WHAT IS EXPECTED – Below are the records; return exactly the lines from the one with "[0:00.60-0:00.80]" through the final line, both included, minus any pictures.

Saved entries:
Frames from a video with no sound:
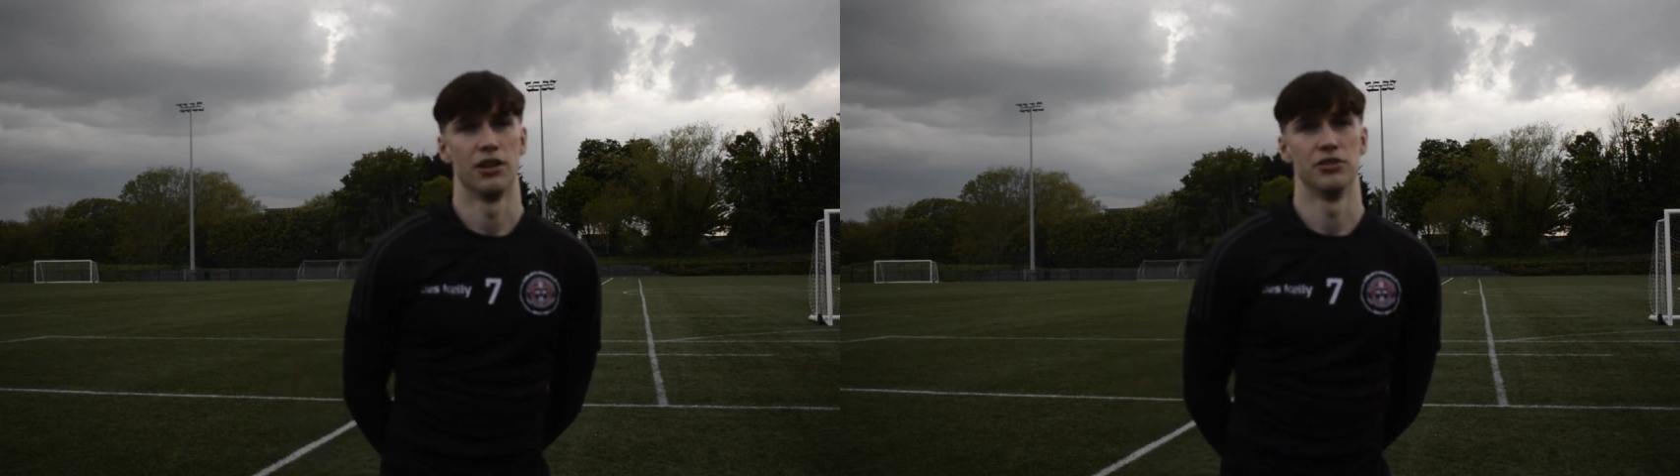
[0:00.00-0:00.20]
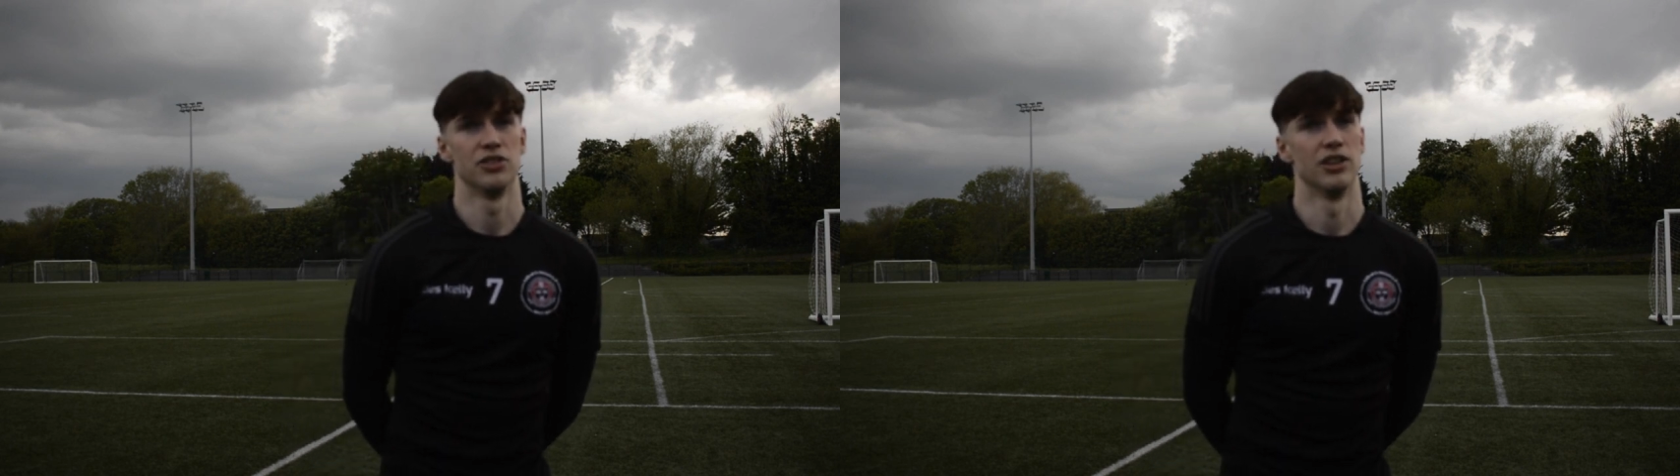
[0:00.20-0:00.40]

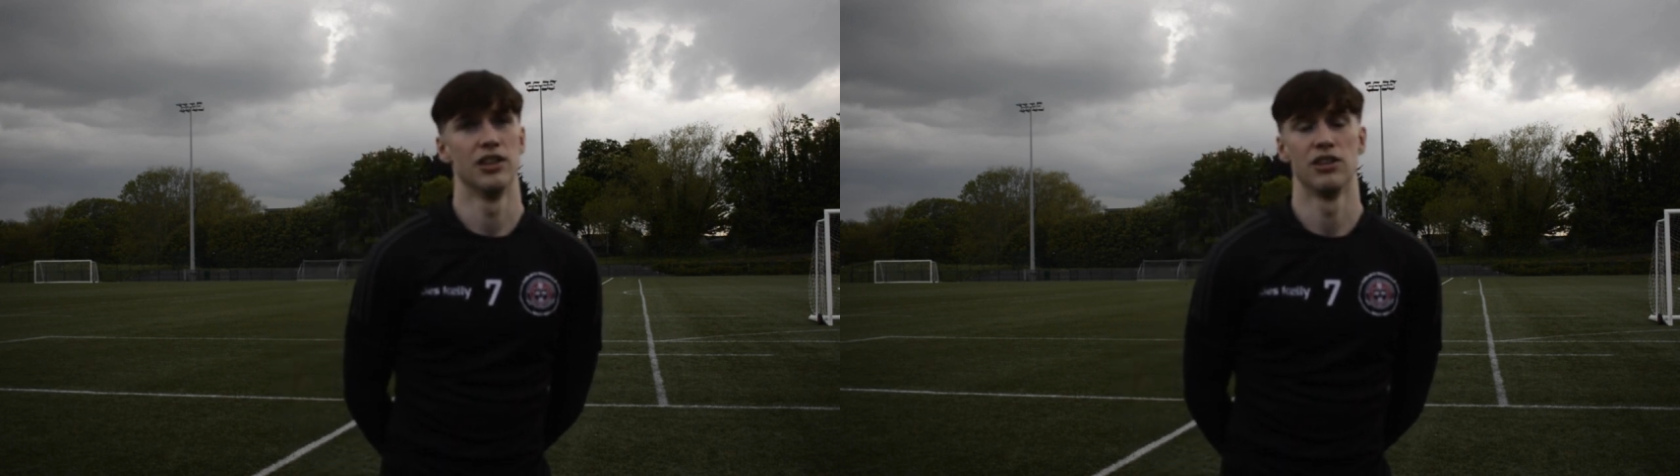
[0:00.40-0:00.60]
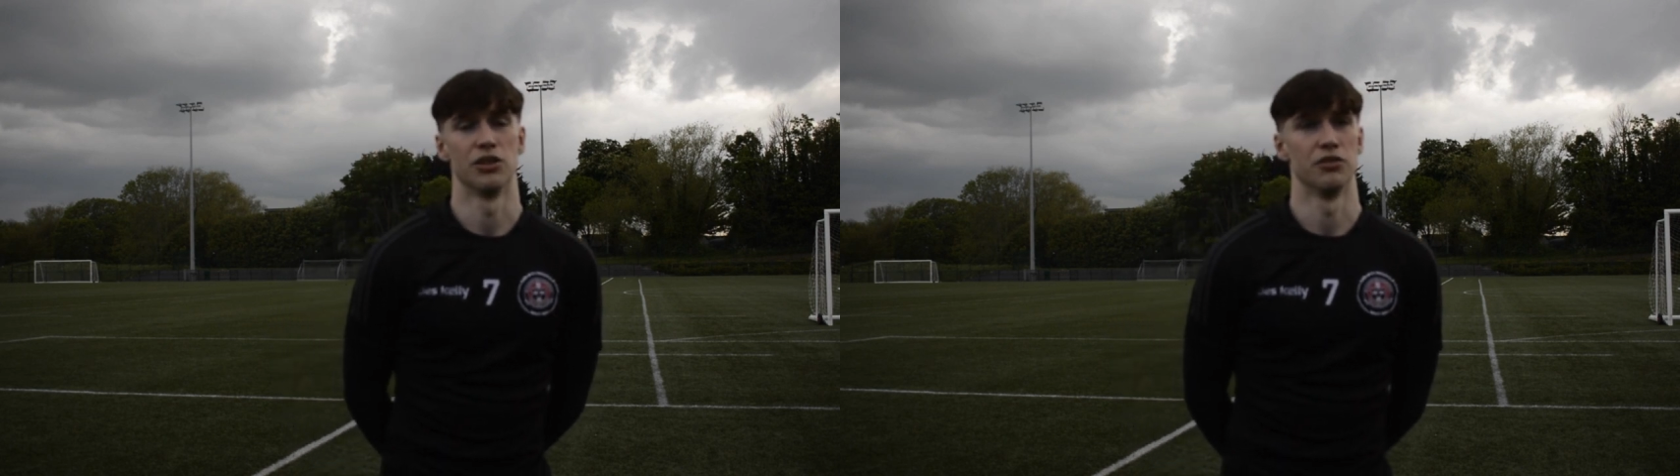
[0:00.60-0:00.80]

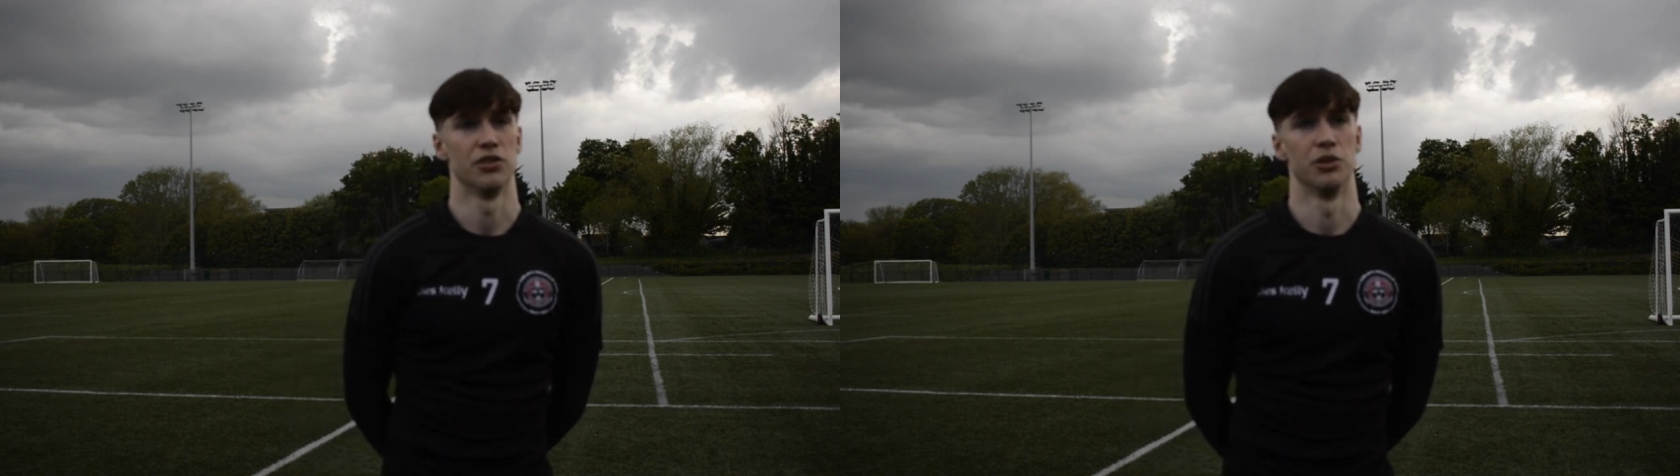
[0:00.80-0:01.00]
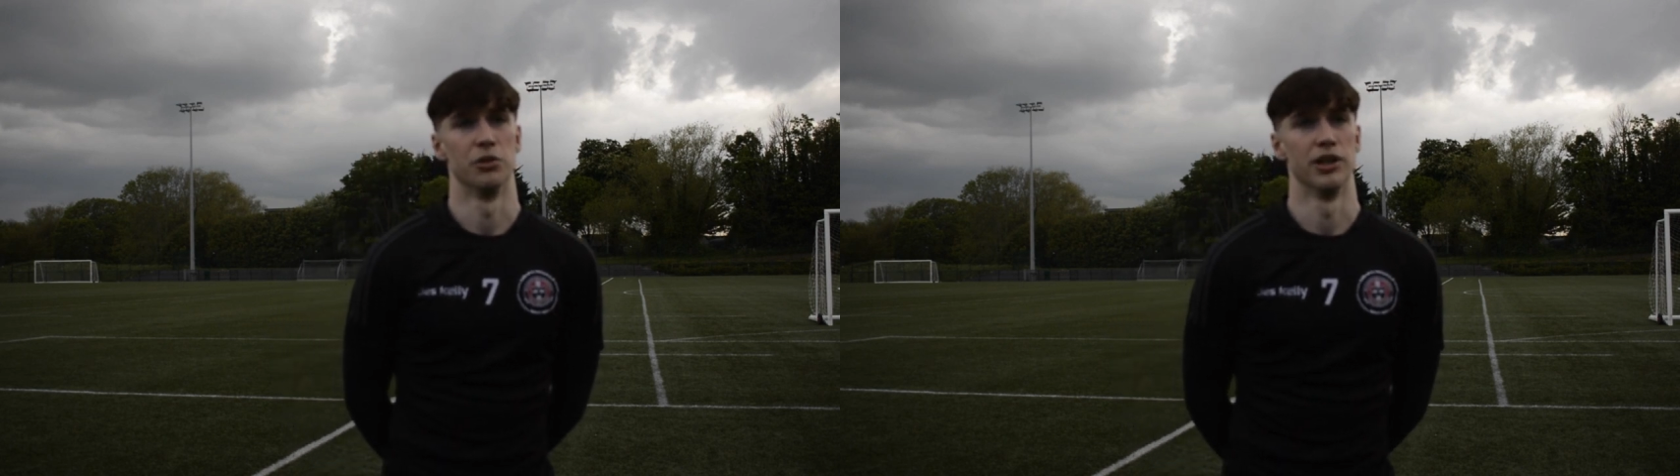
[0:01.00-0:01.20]
obviously looking
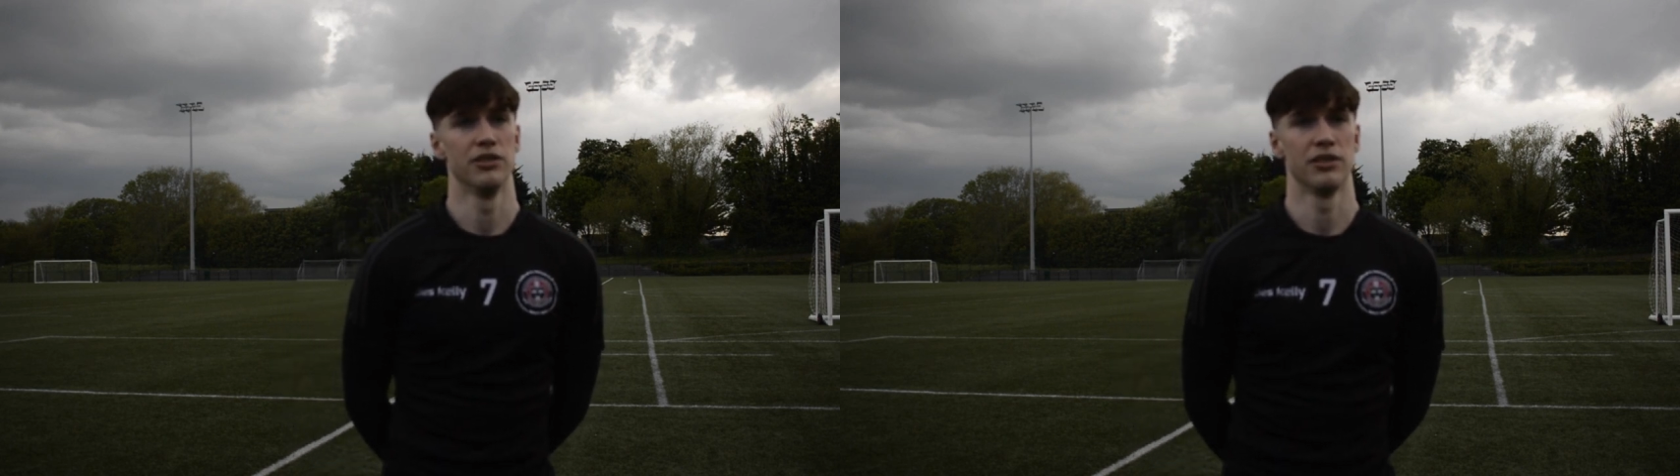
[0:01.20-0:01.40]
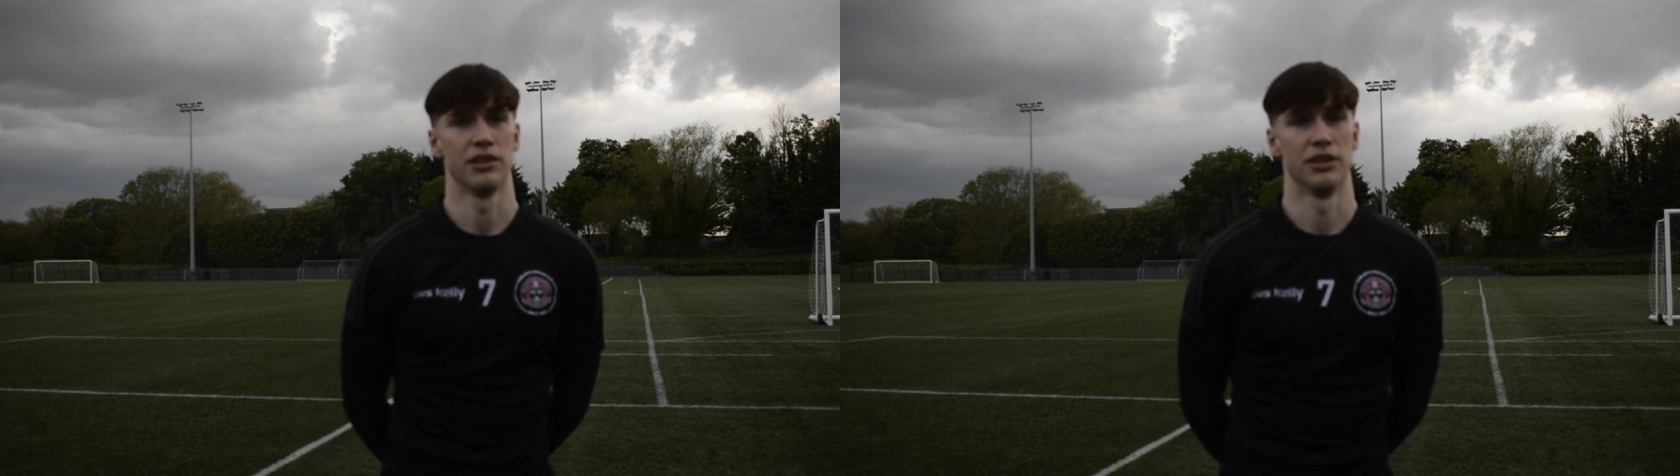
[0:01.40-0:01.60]
for the win.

RESULT OF THE EXERCISE –
[0:00.60-0:00.80]

[0:00.80-0:01.00]
[0:01.00-0:01.20]
obviously looking
[0:01.20-0:01.40]
[0:01.40-0:01.60]
for the win.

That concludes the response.